In the toy example below, I want to delete all rows that have Inf or Nan values. In my actual data.table, there are much more columns.
Group<-c("A","B","C","D","E","F","G")
LRR <- c(Inf, 1,2,3,-Inf,4, 5)
LRR.var <- c(NaN, Inf, 3, -Inf, -Inf, 6,7)
data<-data.table(cbind(Group, LRR, LRR.var))
data
Group LRR LRR.var
A Inf NaN
B 1 Inf
C 2 3
D 3 -Inf
E -Inf -Inf
F 4 6
G 5 7
To delete all the rows in one go, I am using the following code but getting an error –
Code –
data[!is.finite(data)]
Error –
Error: default method not implemented for type 'list'
Can someone suggest a method to delete all rows with any NaN or Inf values from data.table in one go?
I do not want to use code like the one below as in such a case I have to name all the columns one by one to check for infinite values.

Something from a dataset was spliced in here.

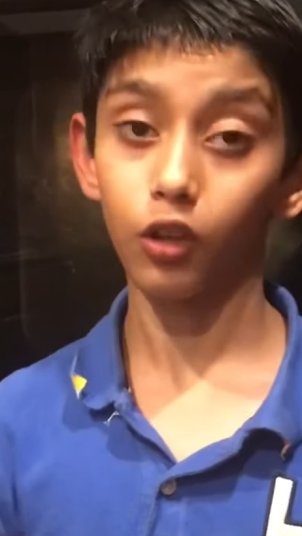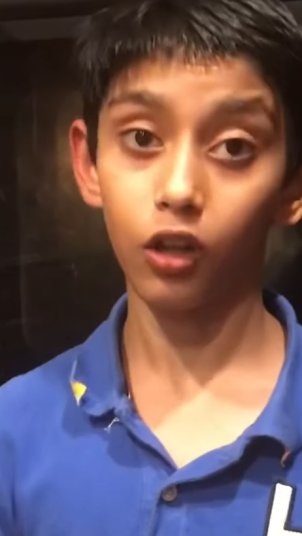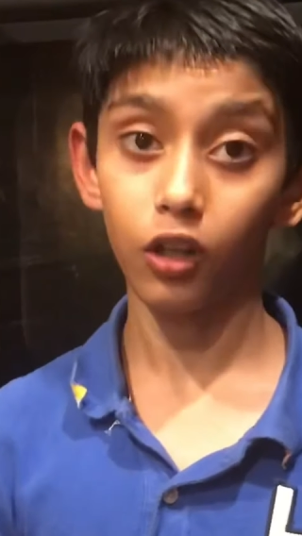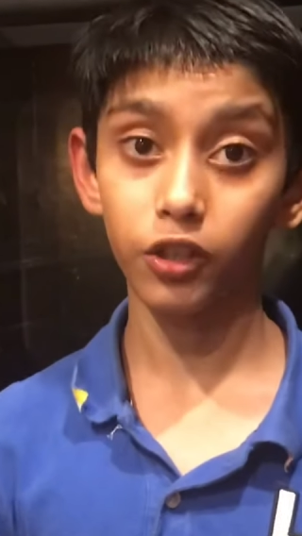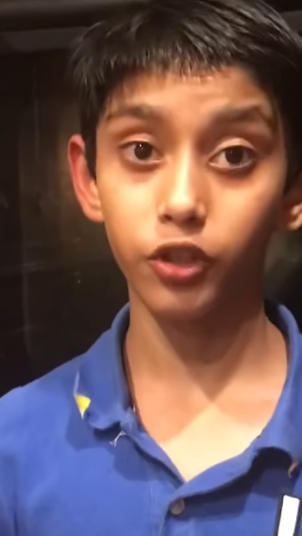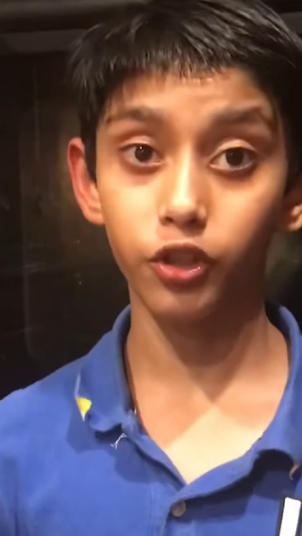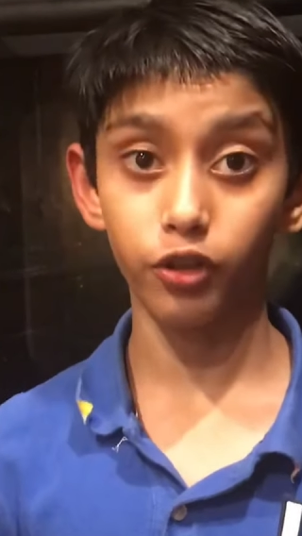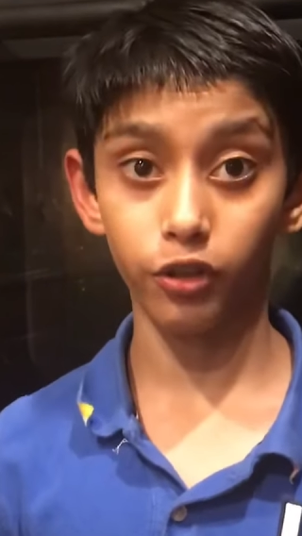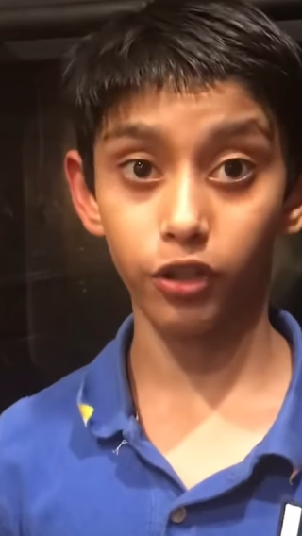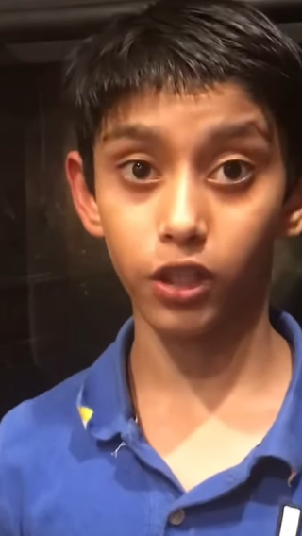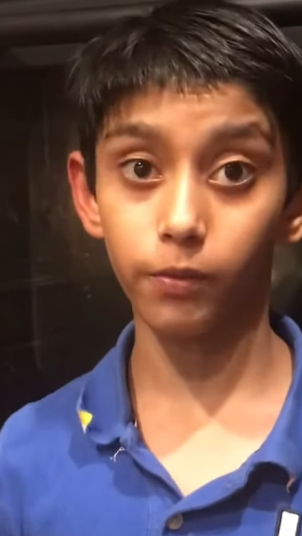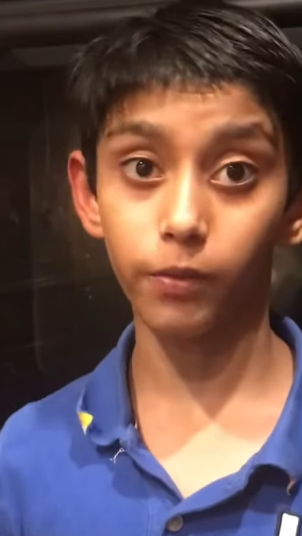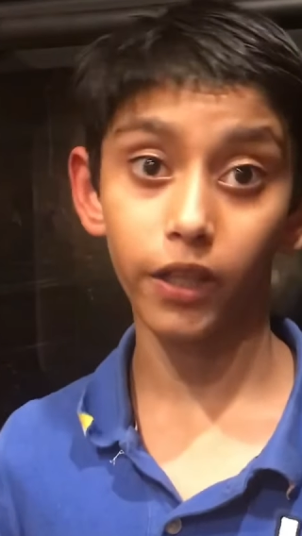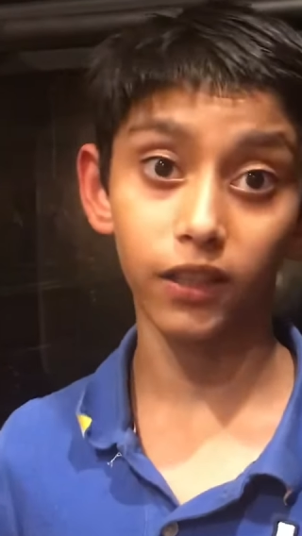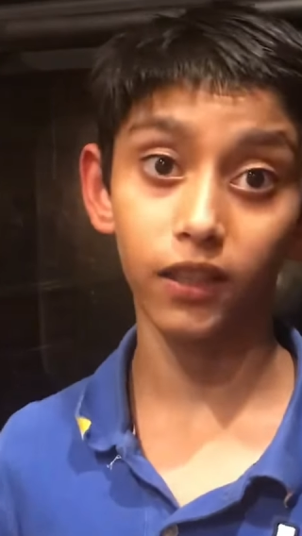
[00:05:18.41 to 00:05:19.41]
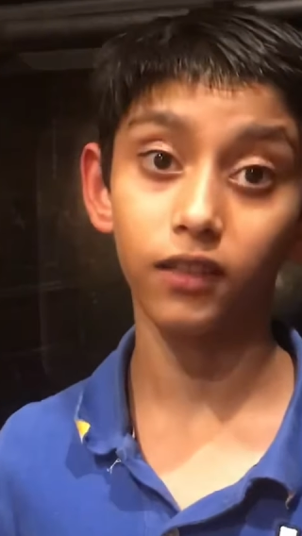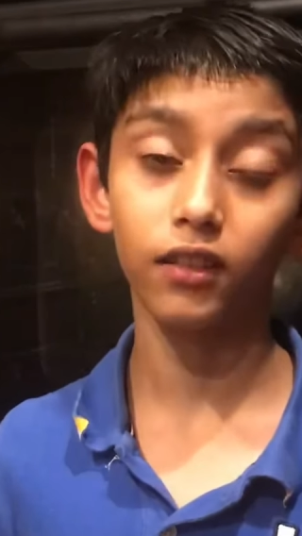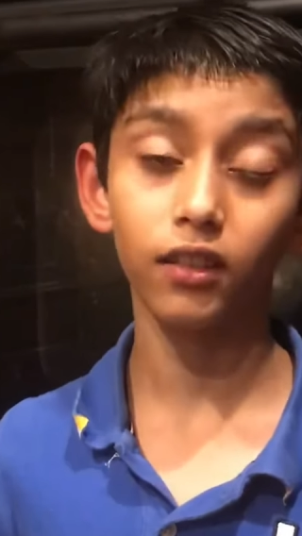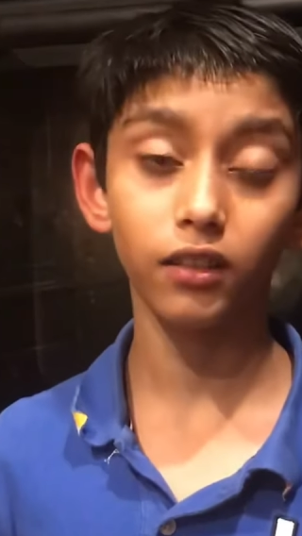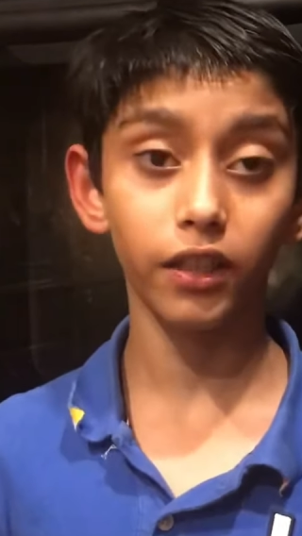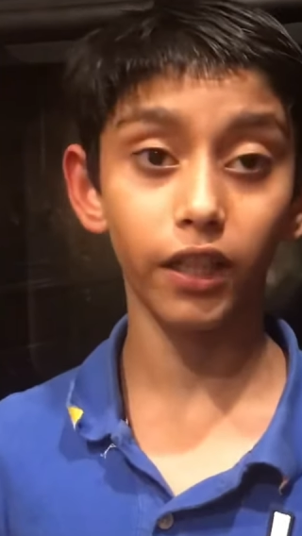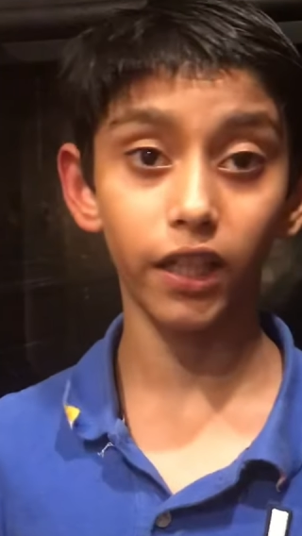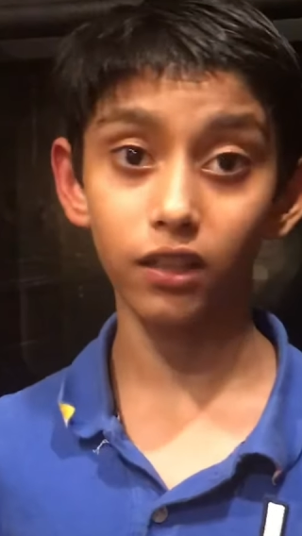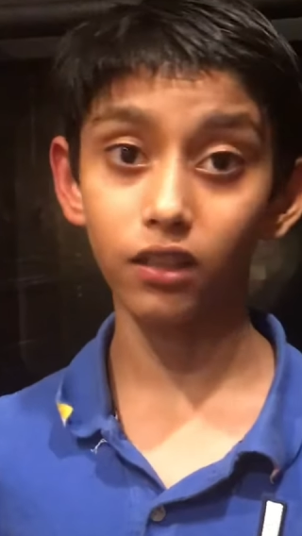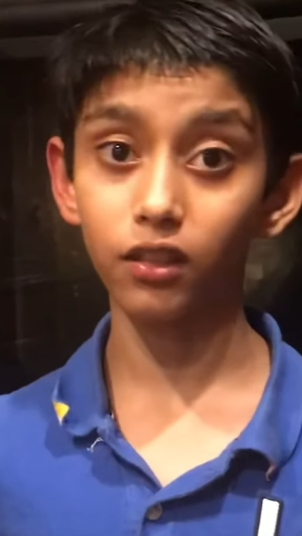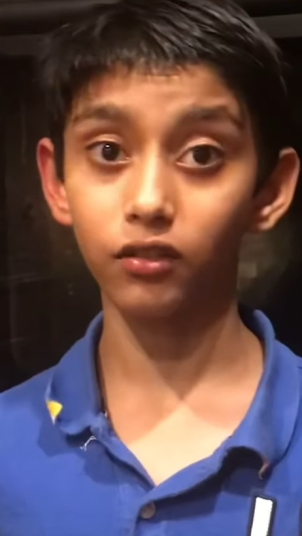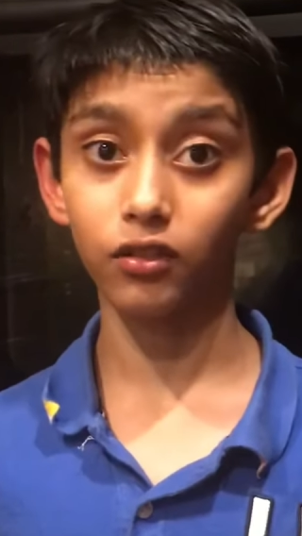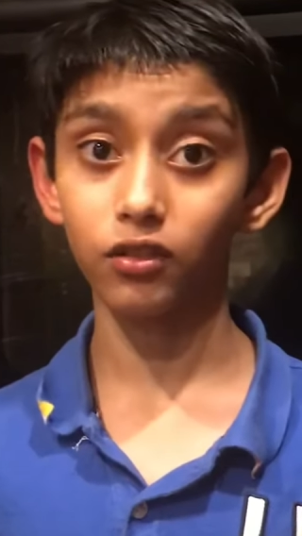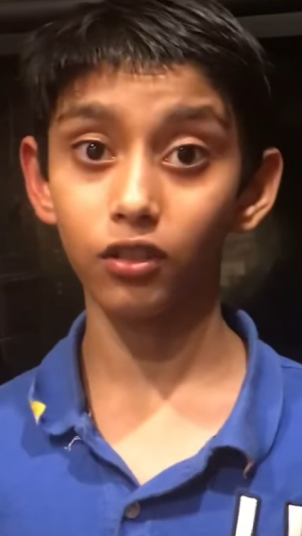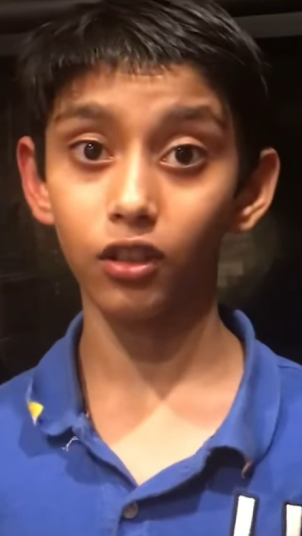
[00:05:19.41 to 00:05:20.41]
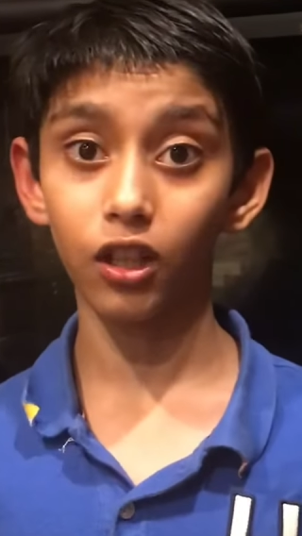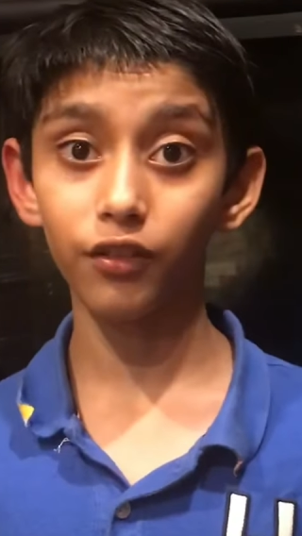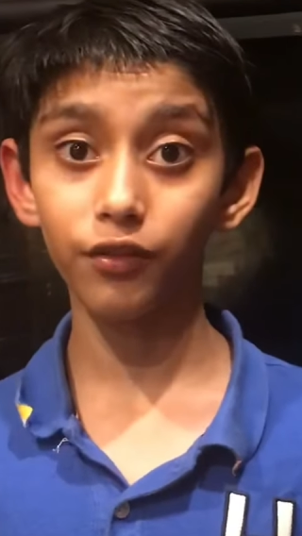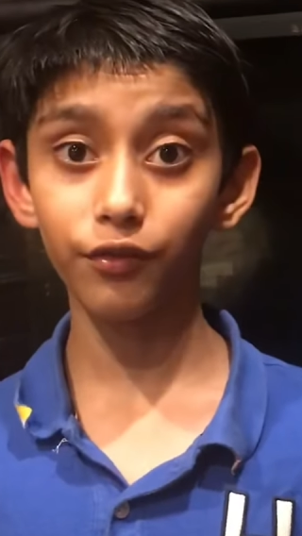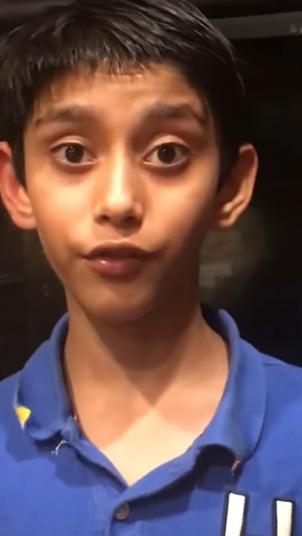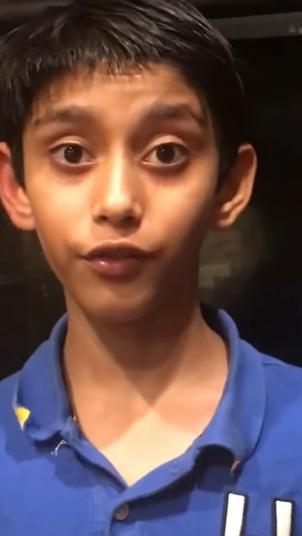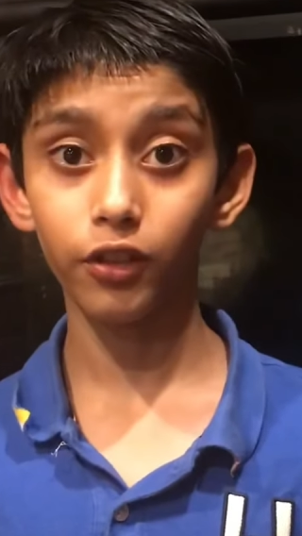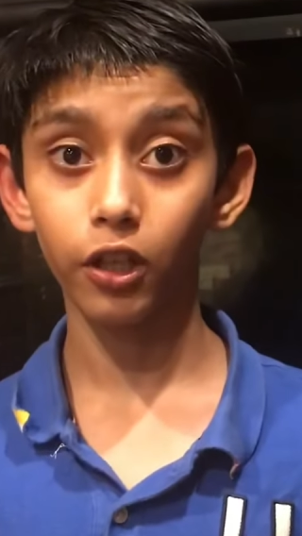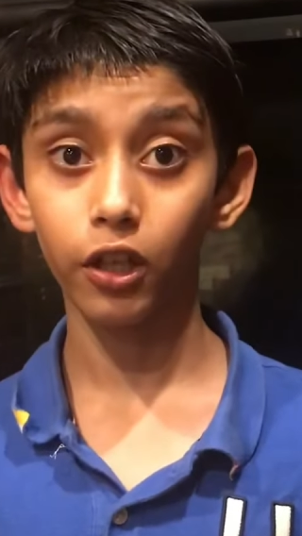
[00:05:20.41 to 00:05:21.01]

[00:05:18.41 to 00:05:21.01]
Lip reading: long journey baking the cake and stuff.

data[is.finite(data$LRR) & is.finite(data$LRR.var), ]
>Solution :
The columns are character class, thus is.infinite or is.finite doesn’t work as it expects numeric columns. According to ?is.infinite
is.infinite returns a vector of the same length as x the jth element of which is TRUE if x[j] is infinite (i.e., equal to one of Inf or -Inf) and FALSE otherwise. This will be false unless x is numeric or complex. Complex numbers are infinite if either the real or the imaginary part is.
> str(data)
Classes ‘data.table’ and 'data.frame': 7 obs. of 3 variables:
$ Group : chr "A" "B" "C" "D" ...
$ LRR : chr "Inf" "1" "2" "3" ...
$ LRR.var: chr "Inf" "Inf" "3" "-Inf" ...
> is.finite(data$LRR)
[1] FALSE FALSE FALSE FALSE FALSE FALSE FALSE
> is.infinite(data$LRR)
[1] FALSE FALSE FALSE FALSE FALSE FALSE FALSE
We may need to convert to numeric before applying. As the data is a data.table, we may use data.table methods to subset
library(data.table)
data <- type.convert(data, as.is = TRUE)
data[data[, Reduce(`&`,
lapply(.SD, is.finite)), .SDcols = is.numeric]]
-output
Group LRR LRR.var
1: C 2 3
2: F 4 6
3: G 5 7
Note: The reason we get all character columns is because of creation of matrix from cbind (default is cbind.matrix) as matrix handle only a single class, it is converted to character class based on the column ‘Group’. Instead, create the data.table or data.frame directly
data <- data.table(Group, LRR, LRR.var)
> str(data)
Classes ‘data.table’ and 'data.frame': 7 obs. of 3 variables:
$ Group : chr "A" "B" "C" "D" ...
$ LRR : num Inf 1 2 3 -Inf ...
$ LRR.var: num Inf Inf 3 -Inf -Inf ...
Another option is if_all with filter from dplyr
library(dplyr)
data %>%
filter(if_all(where(is.numeric), is.finite))
Group LRR LRR.var
1: C 2 3
2: F 4 6
3: G 5 7